**INSTRUCTIONS TO FOLLOW**
Copy out the data below as written; omit any images.

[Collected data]
■ ■ ■ ■ ■
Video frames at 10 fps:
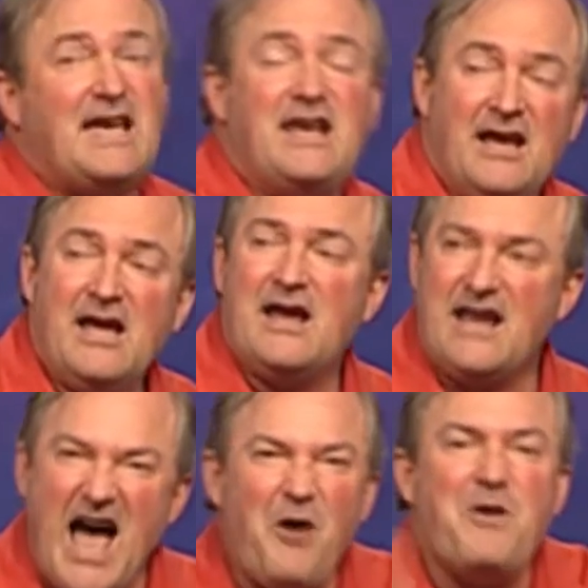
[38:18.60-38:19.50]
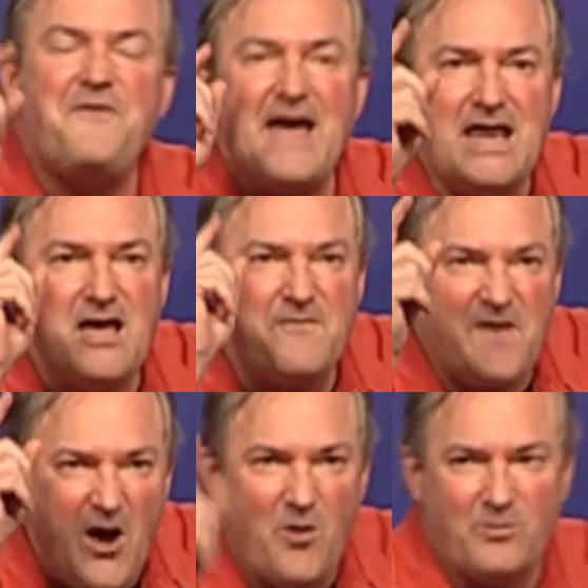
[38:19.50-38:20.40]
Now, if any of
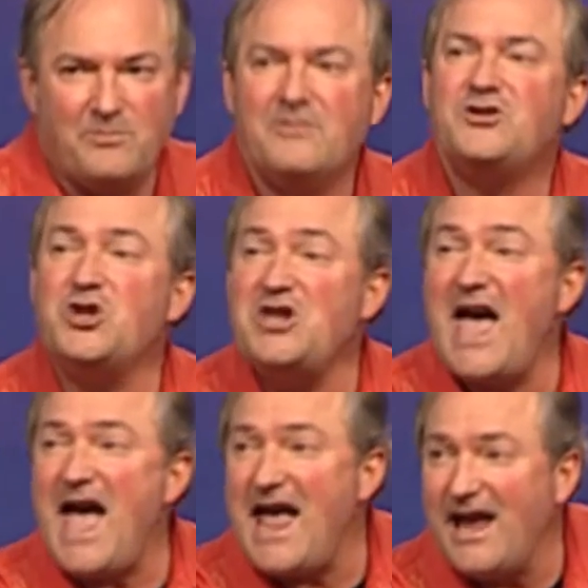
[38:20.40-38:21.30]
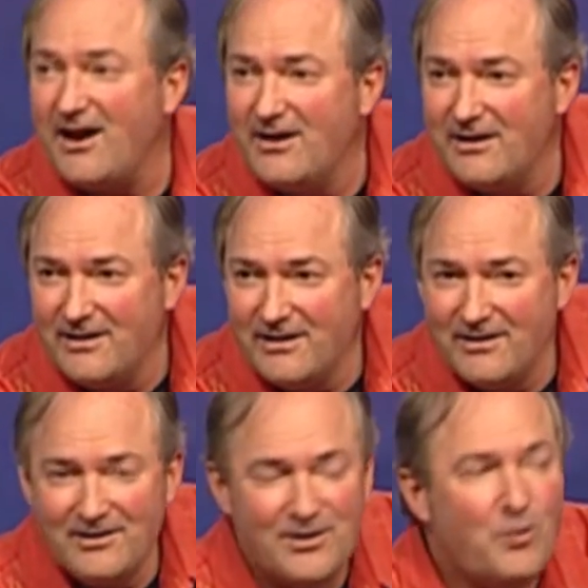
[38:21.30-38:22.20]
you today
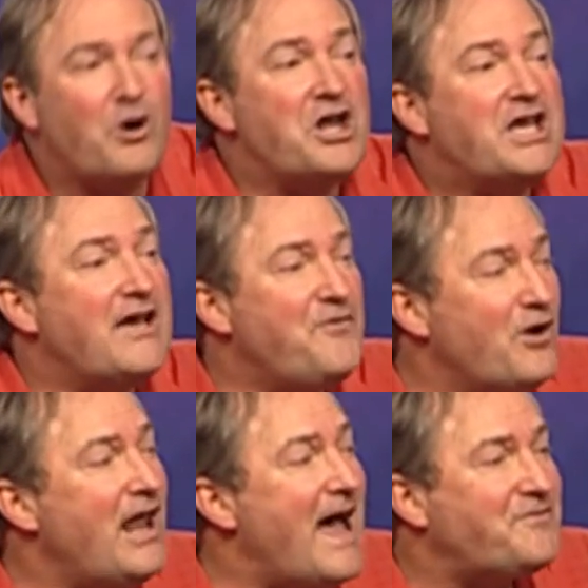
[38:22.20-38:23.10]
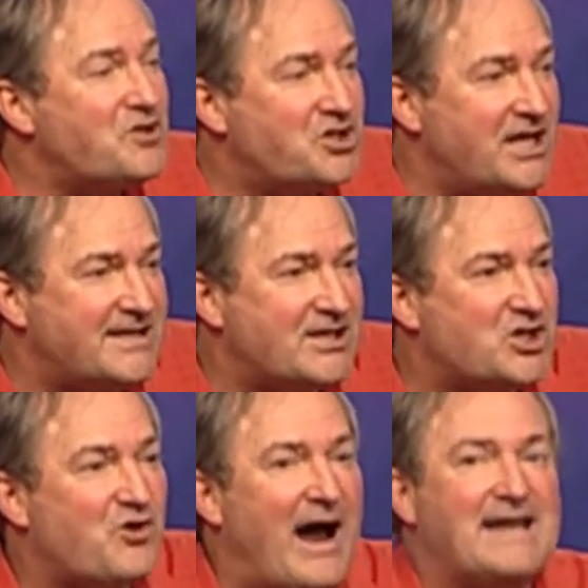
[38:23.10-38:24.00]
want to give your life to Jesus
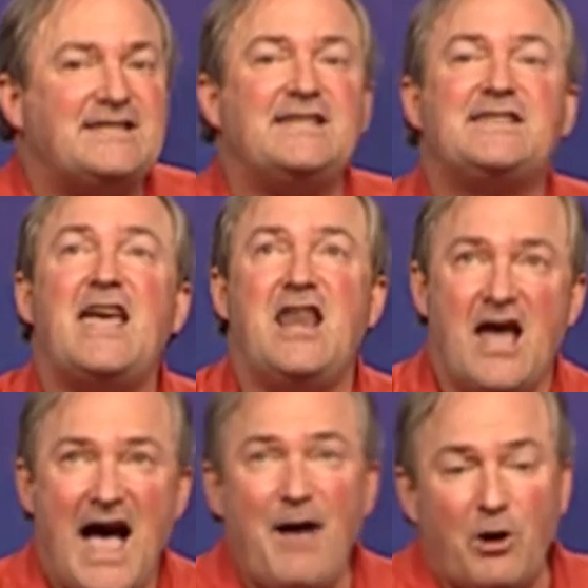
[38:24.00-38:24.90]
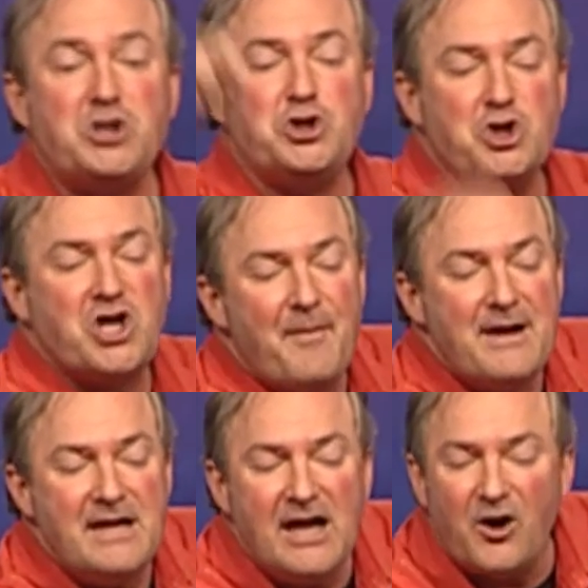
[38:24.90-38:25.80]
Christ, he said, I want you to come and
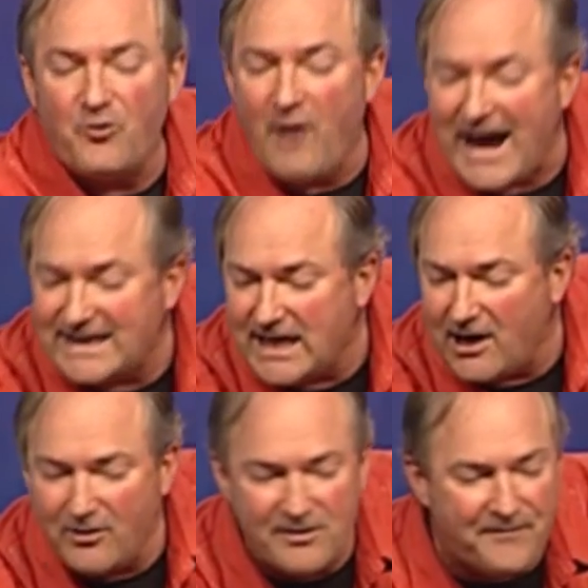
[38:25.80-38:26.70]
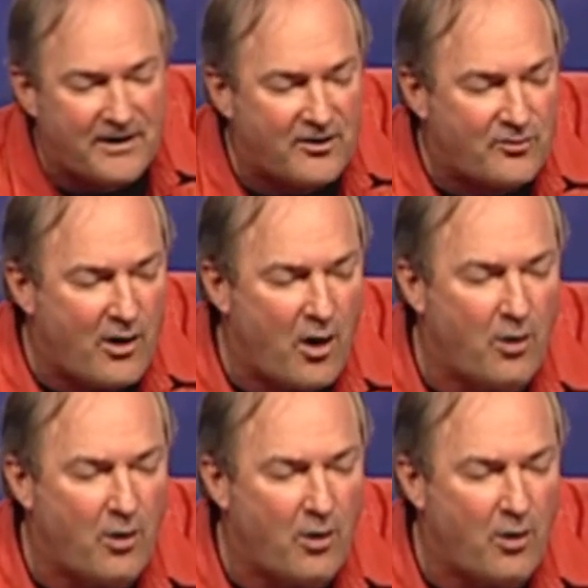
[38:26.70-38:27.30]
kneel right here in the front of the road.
■ ■ ■ ■ ■
**EXERCISE RESULT**
Video frames at 10 fps:
[38:18.60-38:19.50]
[38:19.50-38:20.40]
Now, if any of
[38:20.40-38:21.30]
[38:21.30-38:22.20]
you today
[38:22.20-38:23.10]
[38:23.10-38:24.00]
want to give your life to Jesus
[38:24.00-38:24.90]
[38:24.90-38:25.80]
Christ, he said, I want you to come and
[38:25.80-38:26.70]
[38:26.70-38:27.30]
kneel right here in the front of the road.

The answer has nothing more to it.